======== Exercise data ========
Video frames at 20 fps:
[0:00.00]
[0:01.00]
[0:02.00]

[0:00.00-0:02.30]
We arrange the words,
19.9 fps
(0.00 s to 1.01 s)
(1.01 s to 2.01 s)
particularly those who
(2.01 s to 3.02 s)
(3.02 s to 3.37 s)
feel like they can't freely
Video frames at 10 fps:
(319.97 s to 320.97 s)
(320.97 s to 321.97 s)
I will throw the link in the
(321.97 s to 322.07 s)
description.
========
======== Exercise data ========
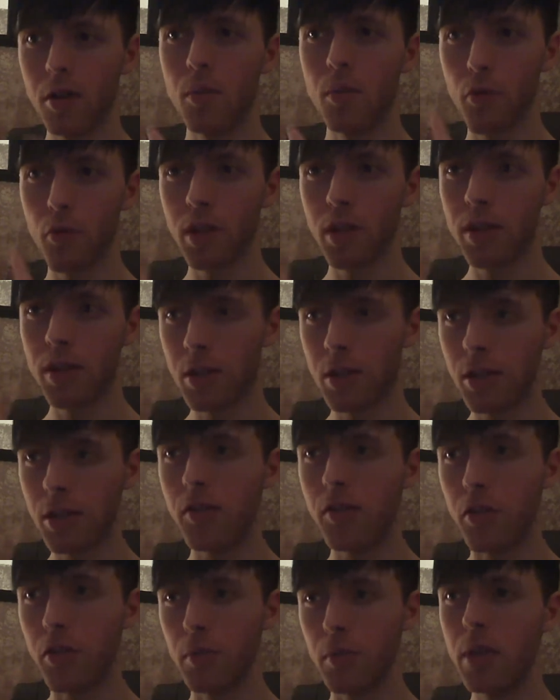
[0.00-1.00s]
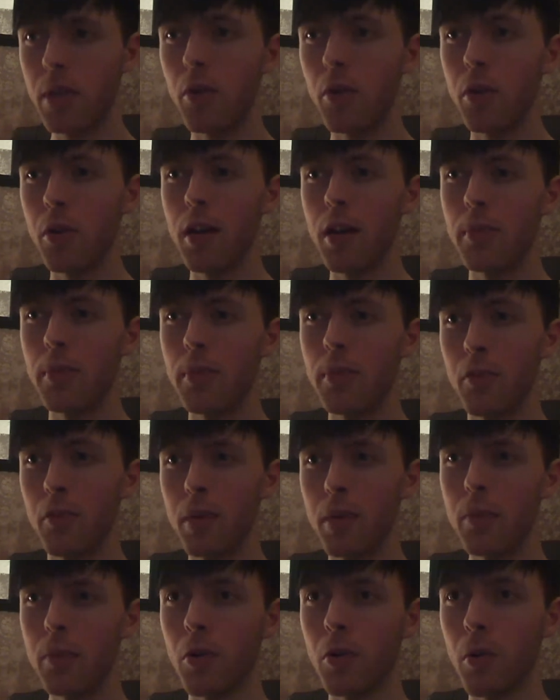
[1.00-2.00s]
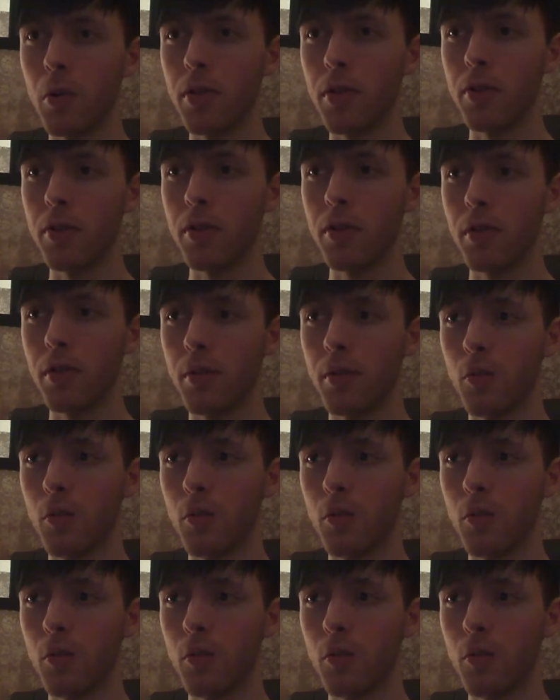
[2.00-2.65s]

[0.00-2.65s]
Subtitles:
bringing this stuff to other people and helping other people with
========
======== Exercise data ========
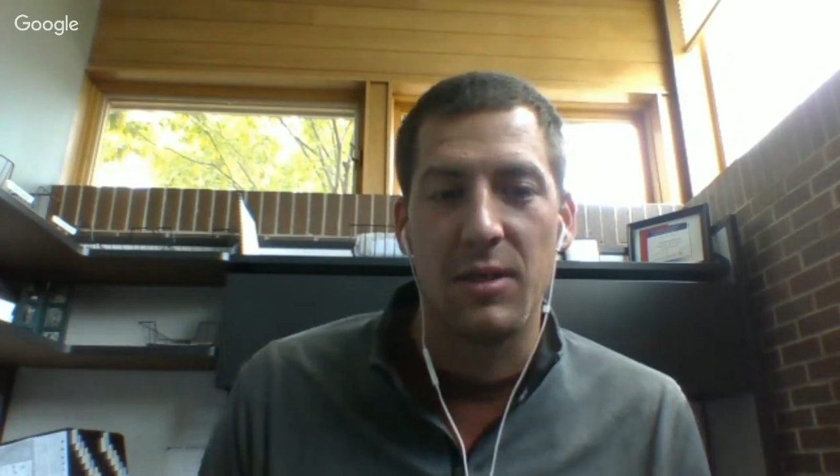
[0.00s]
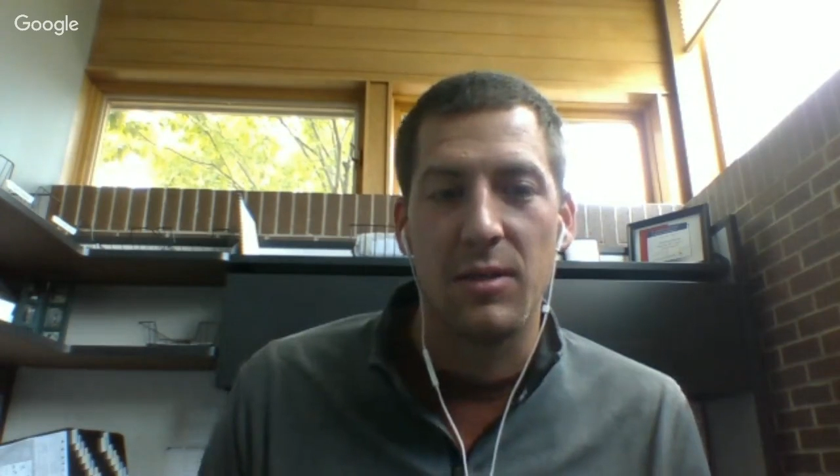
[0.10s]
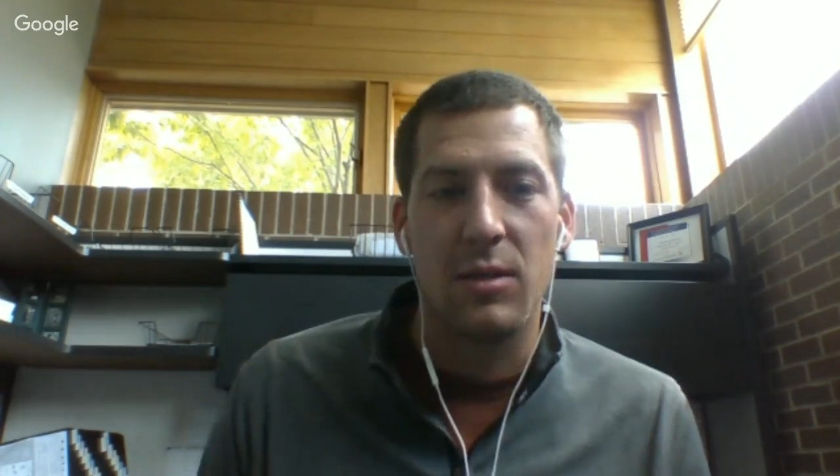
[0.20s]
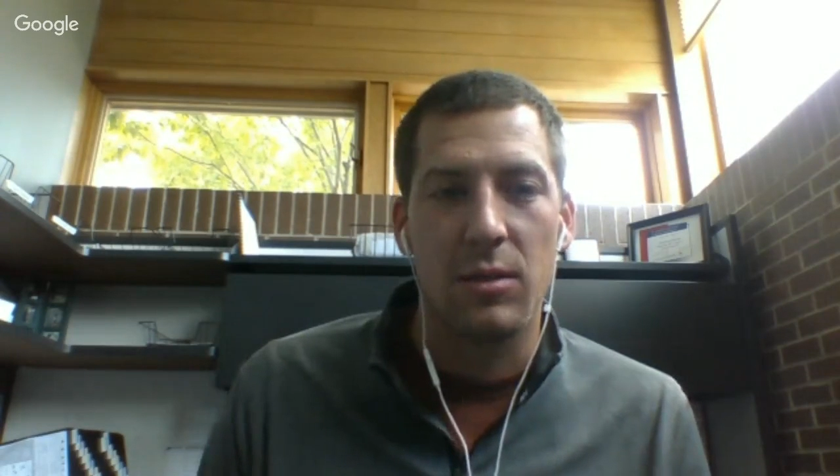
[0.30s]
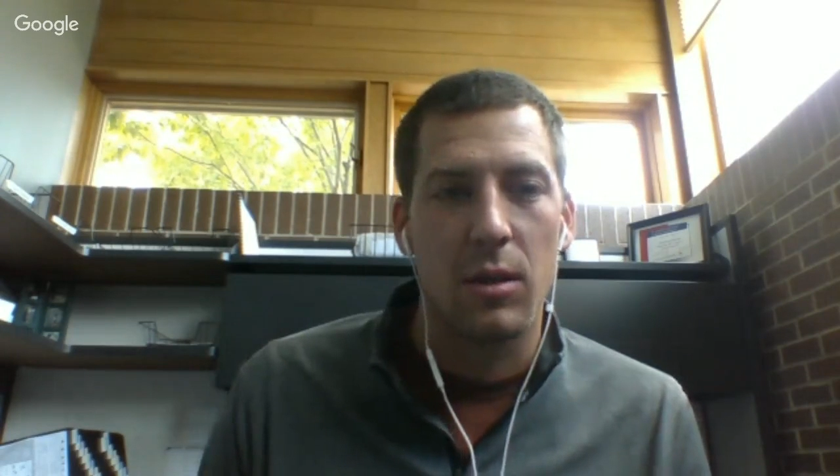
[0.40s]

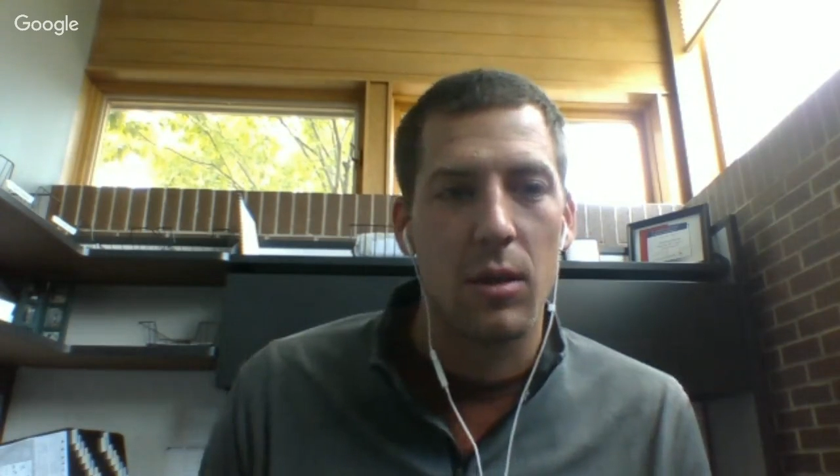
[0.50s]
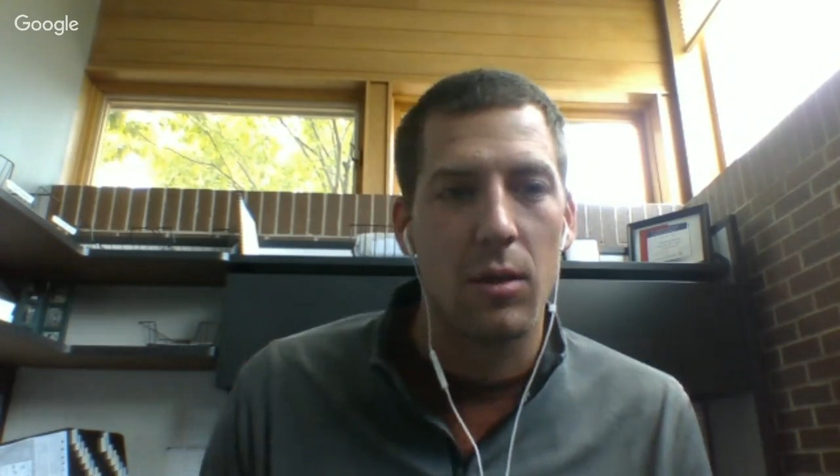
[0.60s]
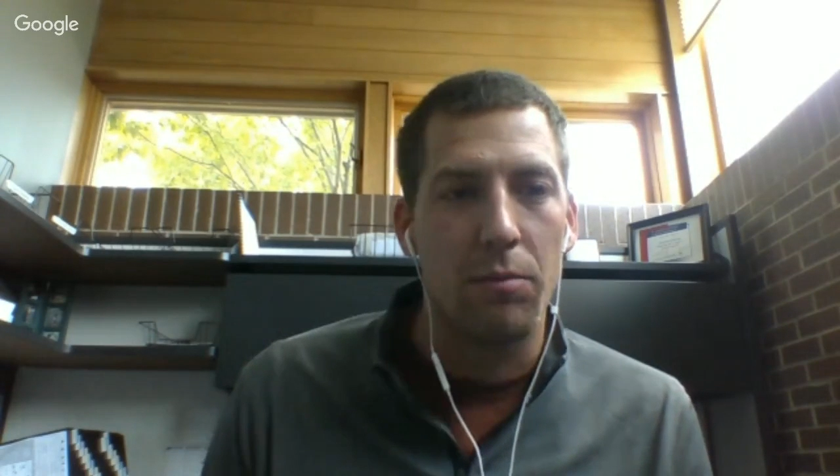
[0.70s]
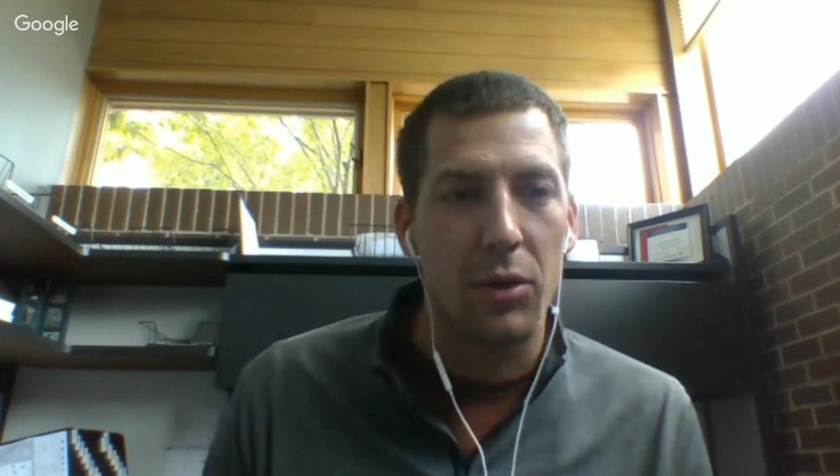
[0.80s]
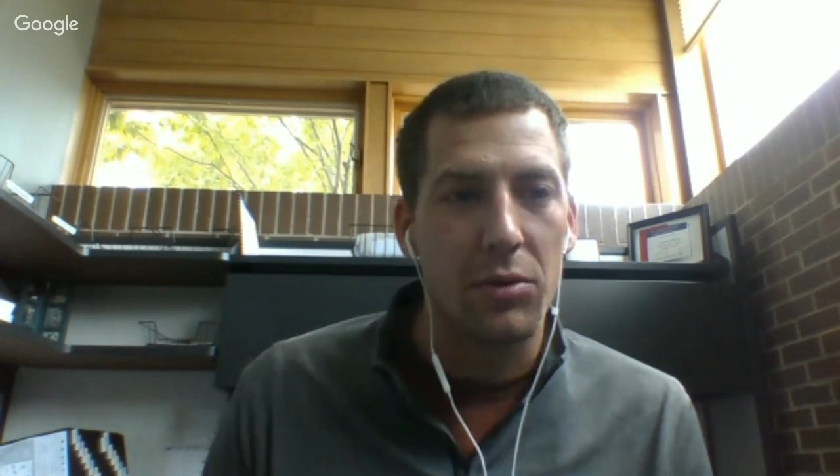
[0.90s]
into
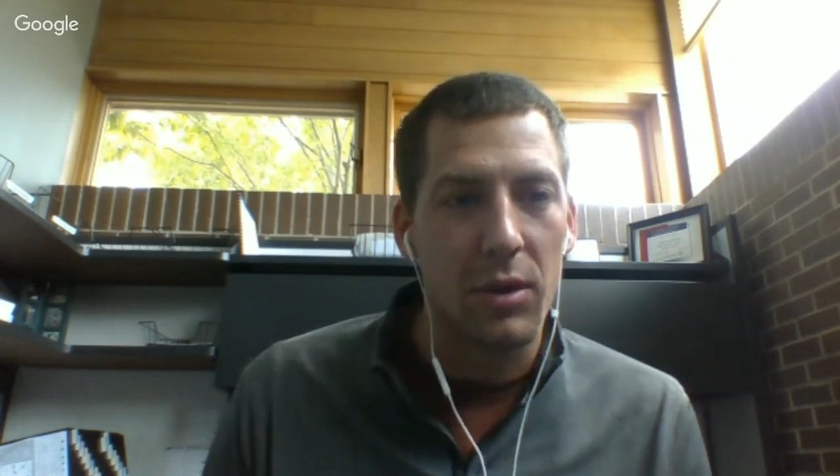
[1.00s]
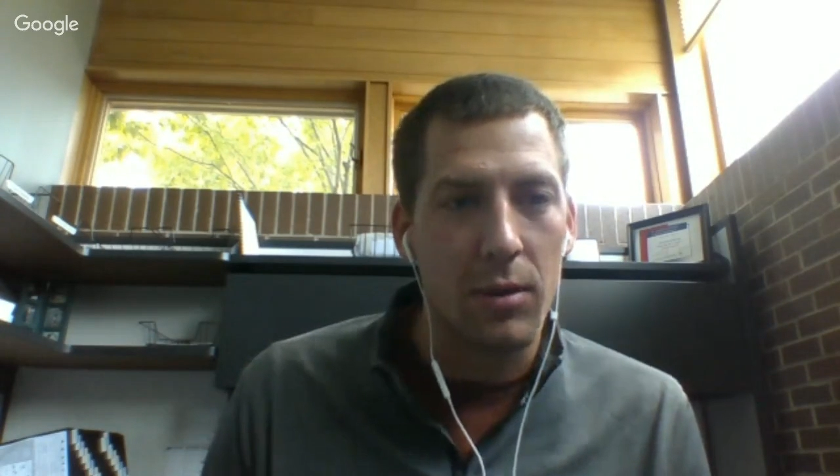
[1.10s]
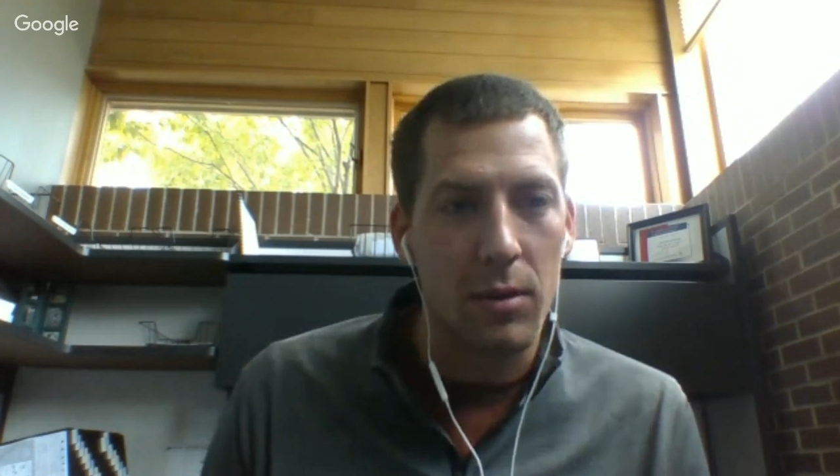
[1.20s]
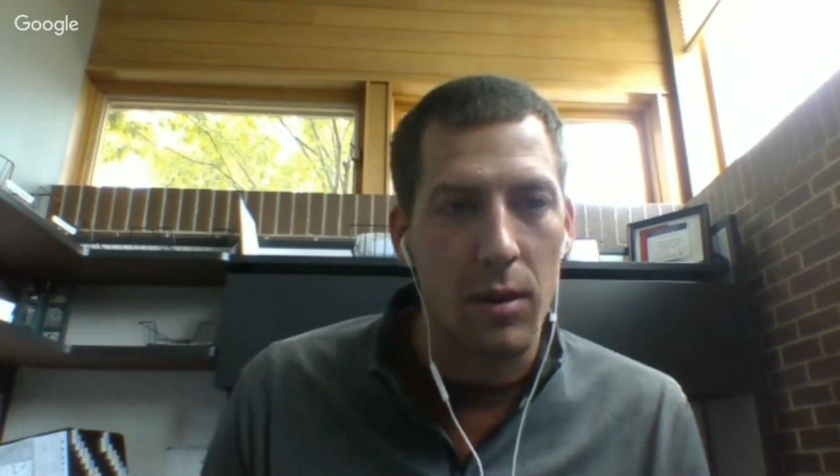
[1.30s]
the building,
========
**Try it:**
Collect the complete line wherever the string "Video" appears in the records.

**Answer section:**
Video frames at 20 fps:
Video frames at 10 fps:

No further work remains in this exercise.